# INSTRUCTIONS FOR THE TASK
Reproduce the entries in full. Exclude all images from the copy.

# RECORDS FOR THIS EXERCISE
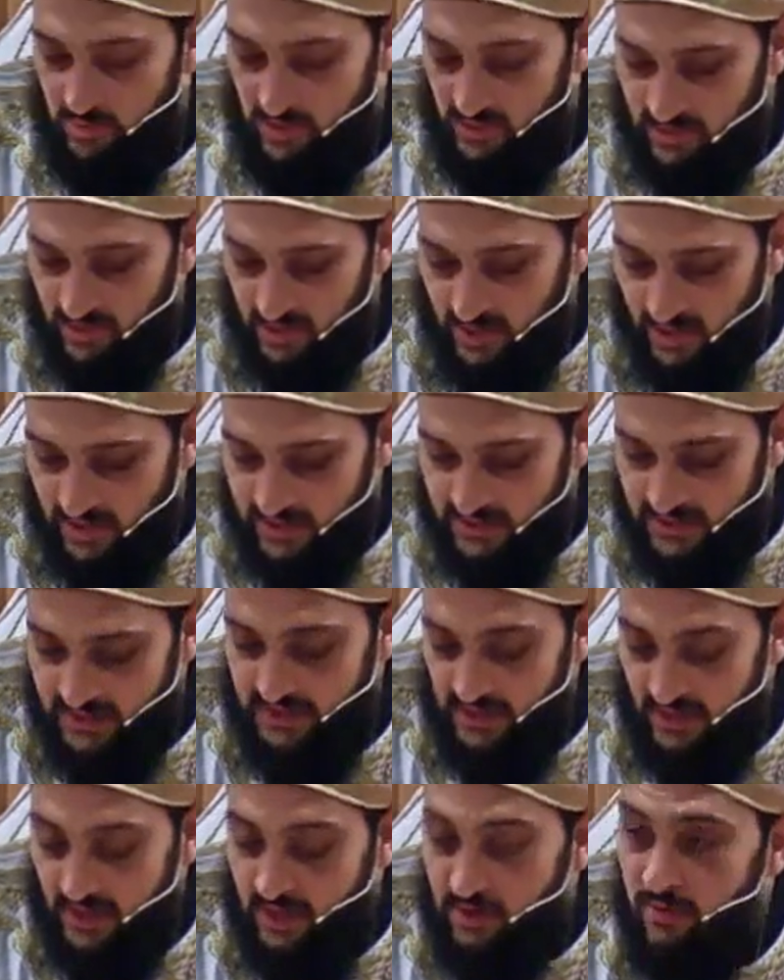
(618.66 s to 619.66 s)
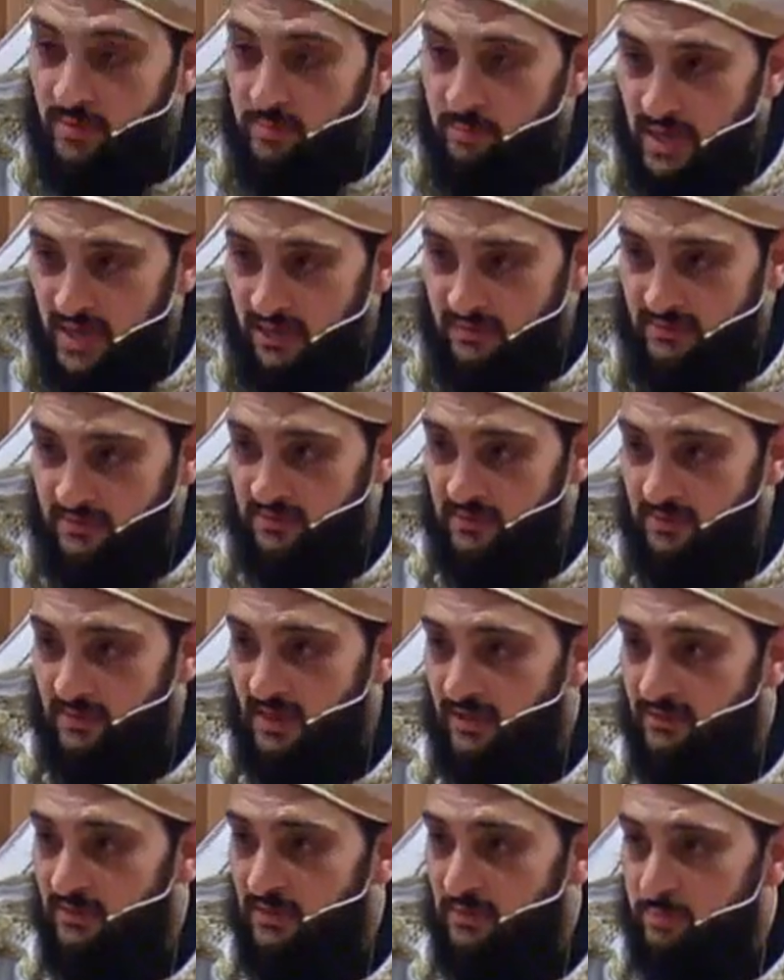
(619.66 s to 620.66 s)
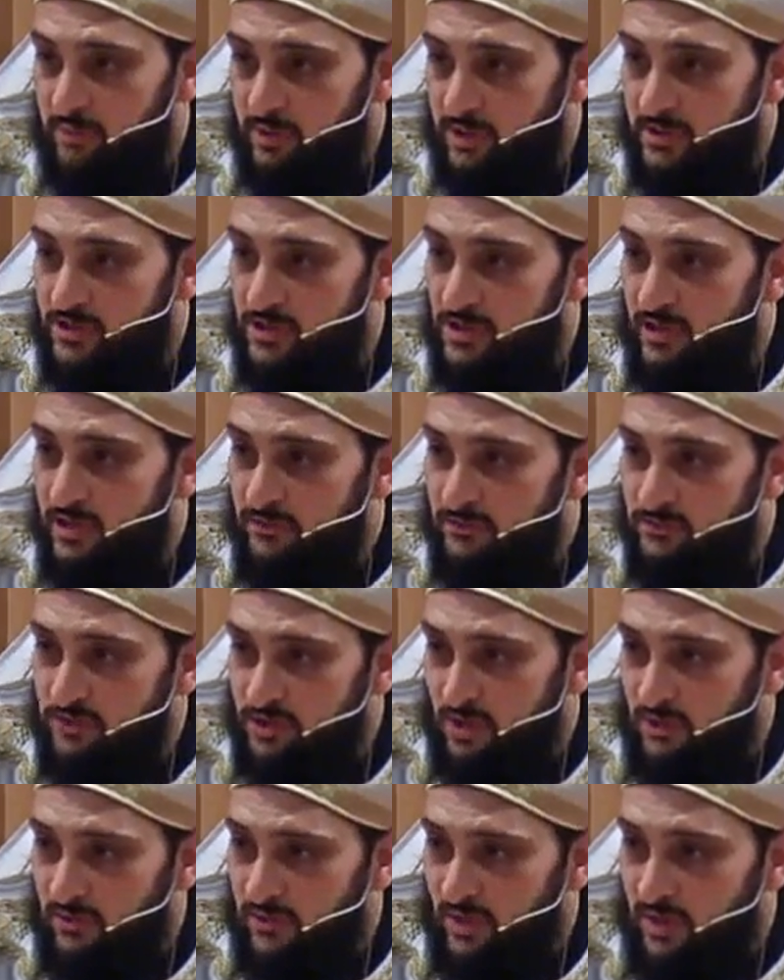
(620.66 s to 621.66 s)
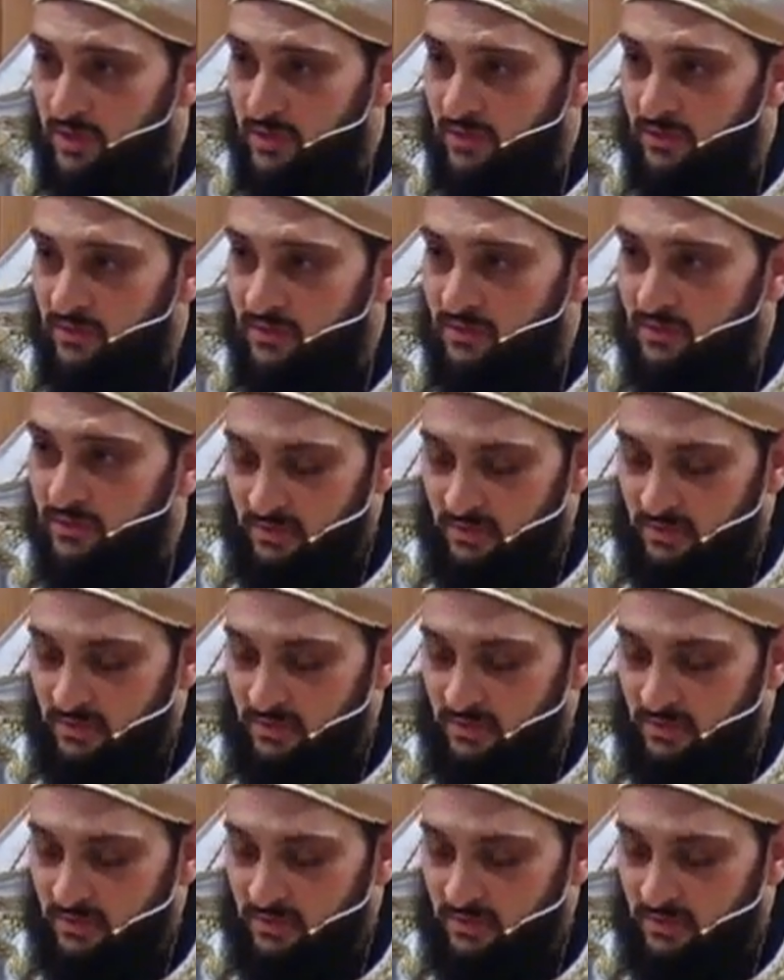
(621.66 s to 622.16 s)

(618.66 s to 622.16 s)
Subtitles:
because they repented at the preaching of Jonah,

# RESPONSE FOR THIS EXERCISE
(618.66 s to 619.66 s)
(619.66 s to 620.66 s)
(620.66 s to 621.66 s)
(621.66 s to 622.16 s)

(618.66 s to 622.16 s)
Subtitles:
because they repented at the preaching of Jonah,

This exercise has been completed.